═════ SUPPLIED RECORDS

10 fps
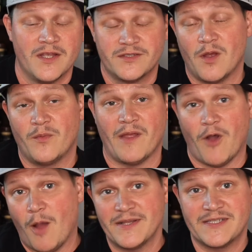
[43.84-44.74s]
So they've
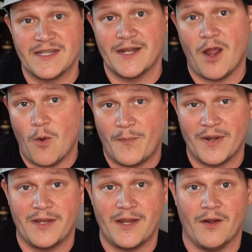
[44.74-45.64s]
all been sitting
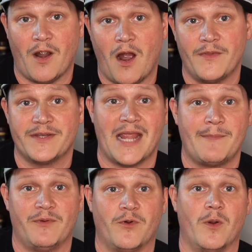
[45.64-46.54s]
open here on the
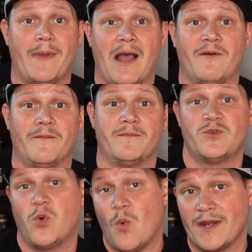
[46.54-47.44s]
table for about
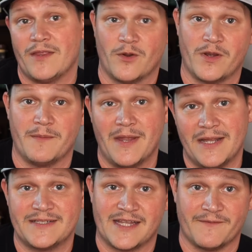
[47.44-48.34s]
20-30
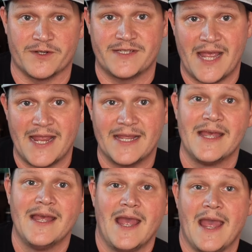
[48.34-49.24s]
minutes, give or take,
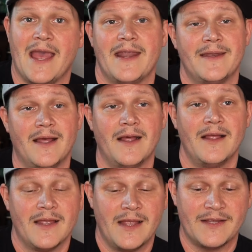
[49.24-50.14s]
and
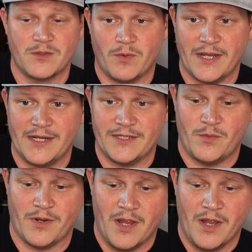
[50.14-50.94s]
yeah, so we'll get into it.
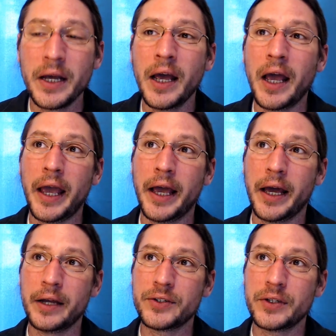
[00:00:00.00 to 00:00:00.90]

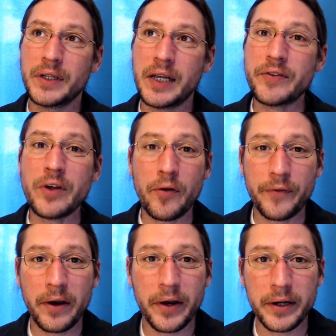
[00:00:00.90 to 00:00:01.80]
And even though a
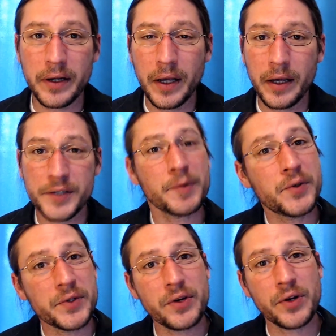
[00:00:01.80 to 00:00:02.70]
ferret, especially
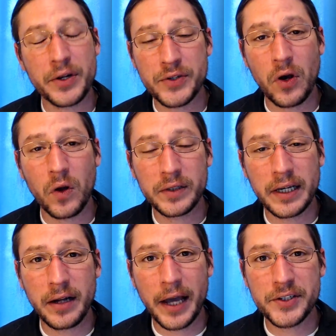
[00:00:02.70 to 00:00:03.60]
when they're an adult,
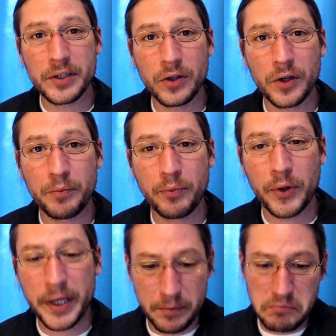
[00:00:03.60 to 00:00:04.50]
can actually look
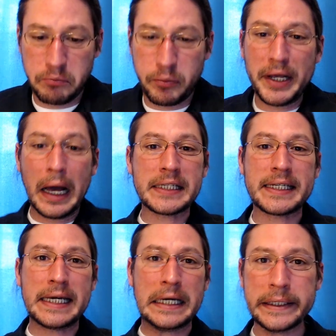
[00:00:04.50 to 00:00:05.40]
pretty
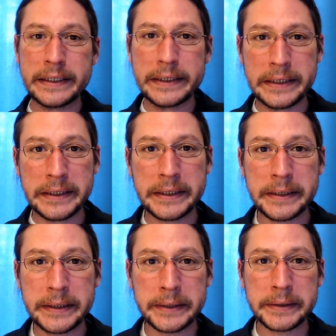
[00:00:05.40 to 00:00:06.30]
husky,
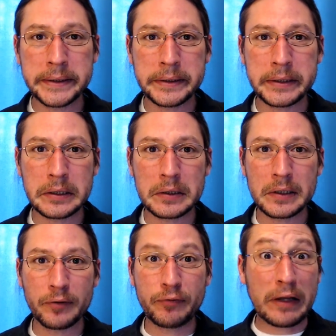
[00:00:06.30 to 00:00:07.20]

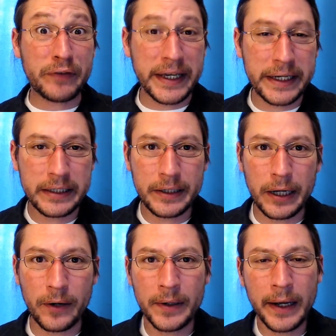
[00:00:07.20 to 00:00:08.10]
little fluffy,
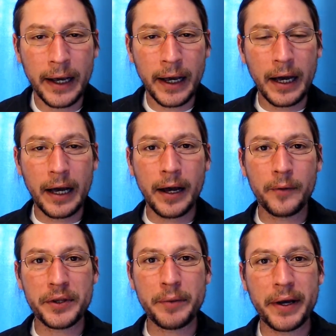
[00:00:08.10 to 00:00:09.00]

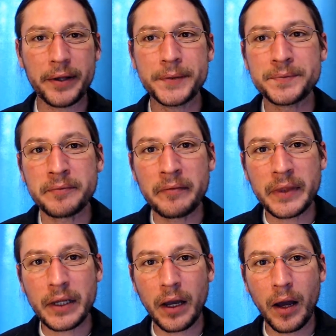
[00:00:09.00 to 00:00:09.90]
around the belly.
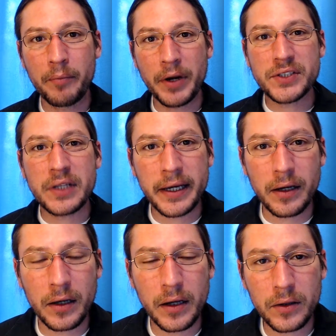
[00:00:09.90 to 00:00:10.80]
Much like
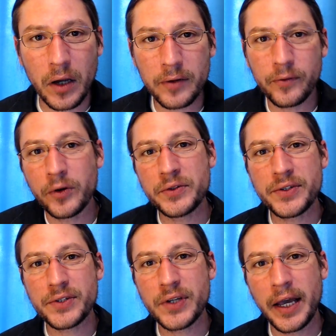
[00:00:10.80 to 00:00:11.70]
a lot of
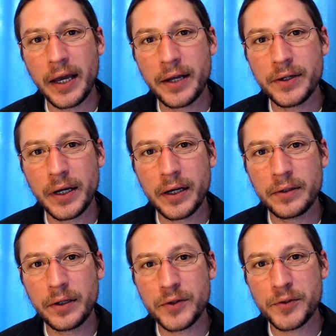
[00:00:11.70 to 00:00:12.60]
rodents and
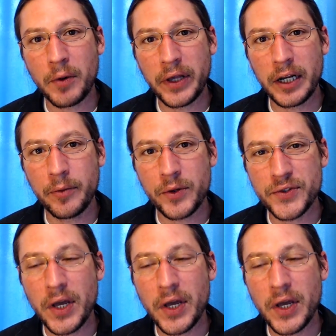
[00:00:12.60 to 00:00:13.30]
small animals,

══════════

_PROBLEM DESCRIPTION_.
Write the entries out in full and exactly, omitting every picture.

_PROBLEM SOLUTION_.
10 fps
[43.84-44.74s]
So they've
[44.74-45.64s]
all been sitting
[45.64-46.54s]
open here on the
[46.54-47.44s]
table for about
[47.44-48.34s]
20-30
[48.34-49.24s]
minutes, give or take,
[49.24-50.14s]
and
[50.14-50.94s]
yeah, so we'll get into it.
[00:00:00.00 to 00:00:00.90]

[00:00:00.90 to 00:00:01.80]
And even though a
[00:00:01.80 to 00:00:02.70]
ferret, especially
[00:00:02.70 to 00:00:03.60]
when they're an adult,
[00:00:03.60 to 00:00:04.50]
can actually look
[00:00:04.50 to 00:00:05.40]
pretty
[00:00:05.40 to 00:00:06.30]
husky,
[00:00:06.30 to 00:00:07.20]

[00:00:07.20 to 00:00:08.10]
little fluffy,
[00:00:08.10 to 00:00:09.00]

[00:00:09.00 to 00:00:09.90]
around the belly.
[00:00:09.90 to 00:00:10.80]
Much like
[00:00:10.80 to 00:00:11.70]
a lot of
[00:00:11.70 to 00:00:12.60]
rodents and
[00:00:12.60 to 00:00:13.30]
small animals,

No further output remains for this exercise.